# Work to complete:
Only the lines from the one with "[00:00:01.80]" to the end of the data below should be given again, exactly, with both ends included and pictures omitted.

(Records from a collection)
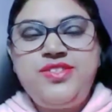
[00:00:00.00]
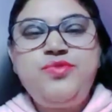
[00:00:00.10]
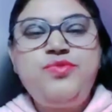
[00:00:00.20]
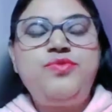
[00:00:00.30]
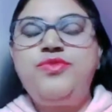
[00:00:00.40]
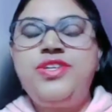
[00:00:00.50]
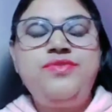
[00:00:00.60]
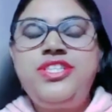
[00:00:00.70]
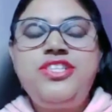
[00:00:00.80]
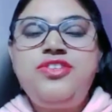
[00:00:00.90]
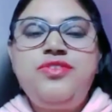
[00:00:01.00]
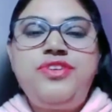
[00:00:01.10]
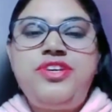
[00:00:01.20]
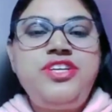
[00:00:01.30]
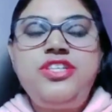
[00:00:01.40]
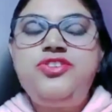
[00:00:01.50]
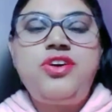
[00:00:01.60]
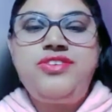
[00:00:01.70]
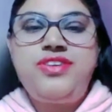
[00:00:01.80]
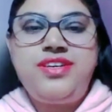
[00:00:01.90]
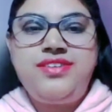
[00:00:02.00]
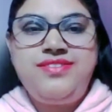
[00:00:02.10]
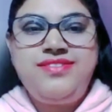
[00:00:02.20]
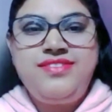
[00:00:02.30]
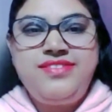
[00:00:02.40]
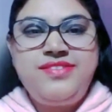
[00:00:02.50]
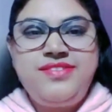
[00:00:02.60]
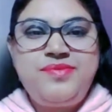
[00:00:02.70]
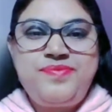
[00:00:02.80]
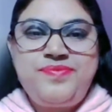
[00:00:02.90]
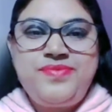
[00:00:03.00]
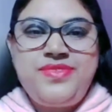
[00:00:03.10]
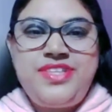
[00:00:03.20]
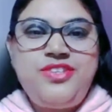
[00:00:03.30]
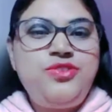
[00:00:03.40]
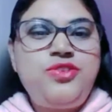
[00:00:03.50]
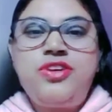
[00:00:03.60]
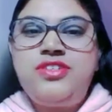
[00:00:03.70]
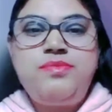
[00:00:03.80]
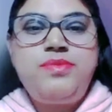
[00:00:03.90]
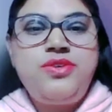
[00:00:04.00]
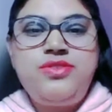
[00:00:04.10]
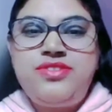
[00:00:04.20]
So which is your favorite genre? Like you talked about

# Task solution:
[00:00:01.80]
[00:00:01.90]
[00:00:02.00]
[00:00:02.10]
[00:00:02.20]
[00:00:02.30]
[00:00:02.40]
[00:00:02.50]
[00:00:02.60]
[00:00:02.70]
[00:00:02.80]
[00:00:02.90]
[00:00:03.00]
[00:00:03.10]
[00:00:03.20]
[00:00:03.30]
[00:00:03.40]
[00:00:03.50]
[00:00:03.60]
[00:00:03.70]
[00:00:03.80]
[00:00:03.90]
[00:00:04.00]
[00:00:04.10]
[00:00:04.20]
So which is your favorite genre? Like you talked about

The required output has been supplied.